## What you should do
Your answer should be each line of the entries that contains the word "second", copied in full.

## Provided records
* * * * * * *

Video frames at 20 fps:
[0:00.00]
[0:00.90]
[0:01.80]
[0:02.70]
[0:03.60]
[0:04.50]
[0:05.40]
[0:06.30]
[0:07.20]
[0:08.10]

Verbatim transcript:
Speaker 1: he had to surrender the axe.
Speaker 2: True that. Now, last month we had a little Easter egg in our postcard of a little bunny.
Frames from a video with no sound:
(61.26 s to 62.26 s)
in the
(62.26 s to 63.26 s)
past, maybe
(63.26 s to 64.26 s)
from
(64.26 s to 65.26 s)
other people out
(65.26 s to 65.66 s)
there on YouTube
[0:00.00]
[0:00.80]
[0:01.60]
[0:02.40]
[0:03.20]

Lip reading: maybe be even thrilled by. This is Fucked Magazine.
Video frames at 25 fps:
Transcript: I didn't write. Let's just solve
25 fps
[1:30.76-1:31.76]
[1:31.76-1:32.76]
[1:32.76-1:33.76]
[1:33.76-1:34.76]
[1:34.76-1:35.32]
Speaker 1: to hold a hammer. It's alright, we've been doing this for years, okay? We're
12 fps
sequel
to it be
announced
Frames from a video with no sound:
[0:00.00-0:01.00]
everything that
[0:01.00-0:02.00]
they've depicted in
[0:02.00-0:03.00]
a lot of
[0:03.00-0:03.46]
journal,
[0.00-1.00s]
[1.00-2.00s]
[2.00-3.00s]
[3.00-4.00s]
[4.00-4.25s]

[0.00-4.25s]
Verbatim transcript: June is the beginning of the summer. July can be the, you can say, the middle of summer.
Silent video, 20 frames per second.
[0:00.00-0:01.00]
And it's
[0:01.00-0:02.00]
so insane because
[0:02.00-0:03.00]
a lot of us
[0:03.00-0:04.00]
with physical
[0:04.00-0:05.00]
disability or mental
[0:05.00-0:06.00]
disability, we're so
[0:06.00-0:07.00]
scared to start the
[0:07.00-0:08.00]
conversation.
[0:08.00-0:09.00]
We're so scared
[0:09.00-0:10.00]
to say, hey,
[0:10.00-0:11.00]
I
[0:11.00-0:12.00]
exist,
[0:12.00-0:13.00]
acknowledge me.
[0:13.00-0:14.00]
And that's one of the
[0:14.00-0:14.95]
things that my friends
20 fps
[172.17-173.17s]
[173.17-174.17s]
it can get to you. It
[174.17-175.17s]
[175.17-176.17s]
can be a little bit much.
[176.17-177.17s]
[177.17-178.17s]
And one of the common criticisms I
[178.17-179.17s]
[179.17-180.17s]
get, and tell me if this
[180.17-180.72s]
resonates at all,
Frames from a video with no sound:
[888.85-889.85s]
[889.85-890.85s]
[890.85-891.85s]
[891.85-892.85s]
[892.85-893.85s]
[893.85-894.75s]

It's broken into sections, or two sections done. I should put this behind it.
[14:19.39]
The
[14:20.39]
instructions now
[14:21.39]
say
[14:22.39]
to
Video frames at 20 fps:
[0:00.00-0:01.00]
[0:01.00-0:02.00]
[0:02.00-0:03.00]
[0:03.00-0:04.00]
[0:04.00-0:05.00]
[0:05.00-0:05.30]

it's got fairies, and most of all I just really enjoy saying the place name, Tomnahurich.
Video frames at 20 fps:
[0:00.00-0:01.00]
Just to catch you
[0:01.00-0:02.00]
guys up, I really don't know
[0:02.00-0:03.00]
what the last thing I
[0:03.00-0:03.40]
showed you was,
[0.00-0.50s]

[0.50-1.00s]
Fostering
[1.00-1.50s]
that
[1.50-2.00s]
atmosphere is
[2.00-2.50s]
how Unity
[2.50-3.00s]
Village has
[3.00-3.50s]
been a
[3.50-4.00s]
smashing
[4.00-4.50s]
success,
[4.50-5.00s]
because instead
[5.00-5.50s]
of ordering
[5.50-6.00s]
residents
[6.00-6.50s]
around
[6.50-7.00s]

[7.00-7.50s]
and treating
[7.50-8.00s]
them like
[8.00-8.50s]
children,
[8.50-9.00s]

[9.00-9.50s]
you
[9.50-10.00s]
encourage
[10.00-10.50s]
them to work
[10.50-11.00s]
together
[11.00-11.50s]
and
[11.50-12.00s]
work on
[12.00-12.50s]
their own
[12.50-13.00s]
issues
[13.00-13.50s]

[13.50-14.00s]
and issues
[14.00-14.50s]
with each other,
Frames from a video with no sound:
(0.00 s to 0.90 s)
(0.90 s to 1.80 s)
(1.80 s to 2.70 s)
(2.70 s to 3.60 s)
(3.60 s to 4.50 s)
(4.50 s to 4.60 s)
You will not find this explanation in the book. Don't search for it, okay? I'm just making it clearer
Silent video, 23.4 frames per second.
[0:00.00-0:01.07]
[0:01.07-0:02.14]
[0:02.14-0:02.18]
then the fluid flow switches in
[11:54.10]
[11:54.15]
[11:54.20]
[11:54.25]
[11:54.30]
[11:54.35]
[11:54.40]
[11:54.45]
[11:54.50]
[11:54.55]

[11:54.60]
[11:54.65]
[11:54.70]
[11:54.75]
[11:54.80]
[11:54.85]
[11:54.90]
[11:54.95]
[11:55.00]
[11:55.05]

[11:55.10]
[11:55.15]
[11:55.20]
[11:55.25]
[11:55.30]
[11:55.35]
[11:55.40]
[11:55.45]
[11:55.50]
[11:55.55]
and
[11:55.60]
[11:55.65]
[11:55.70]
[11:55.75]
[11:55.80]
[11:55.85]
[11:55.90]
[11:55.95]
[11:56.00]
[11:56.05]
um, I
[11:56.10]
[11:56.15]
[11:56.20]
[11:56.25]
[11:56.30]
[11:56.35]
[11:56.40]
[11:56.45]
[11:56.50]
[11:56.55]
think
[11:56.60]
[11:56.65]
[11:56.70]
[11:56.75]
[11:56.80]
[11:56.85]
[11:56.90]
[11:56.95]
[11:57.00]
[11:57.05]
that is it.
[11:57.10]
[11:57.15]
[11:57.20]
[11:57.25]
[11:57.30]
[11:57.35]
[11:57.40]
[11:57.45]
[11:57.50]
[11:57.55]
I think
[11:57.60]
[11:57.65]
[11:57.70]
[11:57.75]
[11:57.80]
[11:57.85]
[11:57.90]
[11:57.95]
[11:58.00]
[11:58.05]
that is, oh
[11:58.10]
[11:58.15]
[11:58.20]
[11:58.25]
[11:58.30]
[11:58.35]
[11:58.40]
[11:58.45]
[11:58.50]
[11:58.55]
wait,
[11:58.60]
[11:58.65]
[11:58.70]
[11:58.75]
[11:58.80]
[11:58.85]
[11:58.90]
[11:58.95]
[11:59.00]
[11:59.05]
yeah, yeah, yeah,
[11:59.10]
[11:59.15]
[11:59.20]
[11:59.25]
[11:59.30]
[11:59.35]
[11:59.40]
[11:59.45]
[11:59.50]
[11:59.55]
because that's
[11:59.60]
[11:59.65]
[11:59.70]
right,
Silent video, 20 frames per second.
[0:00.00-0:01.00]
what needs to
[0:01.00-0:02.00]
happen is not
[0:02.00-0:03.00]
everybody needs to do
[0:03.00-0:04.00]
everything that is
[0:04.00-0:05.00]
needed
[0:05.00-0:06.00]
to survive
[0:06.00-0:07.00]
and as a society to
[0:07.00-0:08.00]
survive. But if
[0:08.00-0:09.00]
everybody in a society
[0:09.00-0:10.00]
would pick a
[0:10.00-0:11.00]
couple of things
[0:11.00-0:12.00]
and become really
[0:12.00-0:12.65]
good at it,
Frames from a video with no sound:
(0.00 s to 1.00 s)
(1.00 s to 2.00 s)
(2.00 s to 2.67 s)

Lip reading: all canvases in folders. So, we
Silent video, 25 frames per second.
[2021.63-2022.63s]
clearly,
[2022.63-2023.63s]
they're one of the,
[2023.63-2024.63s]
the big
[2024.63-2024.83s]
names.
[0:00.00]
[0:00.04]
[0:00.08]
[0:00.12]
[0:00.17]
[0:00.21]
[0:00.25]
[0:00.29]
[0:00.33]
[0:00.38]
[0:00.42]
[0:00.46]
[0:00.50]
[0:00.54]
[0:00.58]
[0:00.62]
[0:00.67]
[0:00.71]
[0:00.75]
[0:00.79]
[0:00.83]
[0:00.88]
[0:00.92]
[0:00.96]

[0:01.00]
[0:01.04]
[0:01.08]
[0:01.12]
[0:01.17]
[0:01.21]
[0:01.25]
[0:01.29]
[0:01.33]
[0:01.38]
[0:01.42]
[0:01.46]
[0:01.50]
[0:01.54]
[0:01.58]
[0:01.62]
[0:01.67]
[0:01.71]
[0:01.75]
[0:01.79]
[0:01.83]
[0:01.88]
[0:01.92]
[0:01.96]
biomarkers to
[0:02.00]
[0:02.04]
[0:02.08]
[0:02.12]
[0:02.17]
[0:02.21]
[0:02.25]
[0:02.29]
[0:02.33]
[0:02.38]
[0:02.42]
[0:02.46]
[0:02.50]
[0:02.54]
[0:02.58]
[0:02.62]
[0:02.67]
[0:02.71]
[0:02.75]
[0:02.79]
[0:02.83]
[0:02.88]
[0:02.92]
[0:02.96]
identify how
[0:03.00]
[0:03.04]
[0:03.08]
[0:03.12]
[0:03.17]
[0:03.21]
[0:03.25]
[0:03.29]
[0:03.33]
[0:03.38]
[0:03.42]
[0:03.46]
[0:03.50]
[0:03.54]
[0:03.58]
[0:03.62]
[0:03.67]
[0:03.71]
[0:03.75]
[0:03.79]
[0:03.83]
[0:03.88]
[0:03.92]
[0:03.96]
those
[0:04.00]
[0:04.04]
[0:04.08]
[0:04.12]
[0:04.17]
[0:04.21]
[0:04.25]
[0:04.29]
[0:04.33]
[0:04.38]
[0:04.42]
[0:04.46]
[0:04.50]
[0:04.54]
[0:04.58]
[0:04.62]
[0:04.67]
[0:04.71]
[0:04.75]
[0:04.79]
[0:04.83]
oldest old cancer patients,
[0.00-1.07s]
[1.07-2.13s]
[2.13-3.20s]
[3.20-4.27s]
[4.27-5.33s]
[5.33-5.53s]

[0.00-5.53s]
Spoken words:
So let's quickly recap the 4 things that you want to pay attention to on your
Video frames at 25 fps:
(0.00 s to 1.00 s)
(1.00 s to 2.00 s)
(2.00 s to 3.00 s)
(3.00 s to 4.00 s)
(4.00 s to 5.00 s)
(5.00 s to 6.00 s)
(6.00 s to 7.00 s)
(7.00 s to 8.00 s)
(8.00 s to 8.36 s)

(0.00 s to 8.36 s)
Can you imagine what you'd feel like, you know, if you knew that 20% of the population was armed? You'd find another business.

* * * * * * *

## Task solution
Silent video, 20 frames per second.
Silent video, 23.4 frames per second.
Silent video, 20 frames per second.
Silent video, 25 frames per second.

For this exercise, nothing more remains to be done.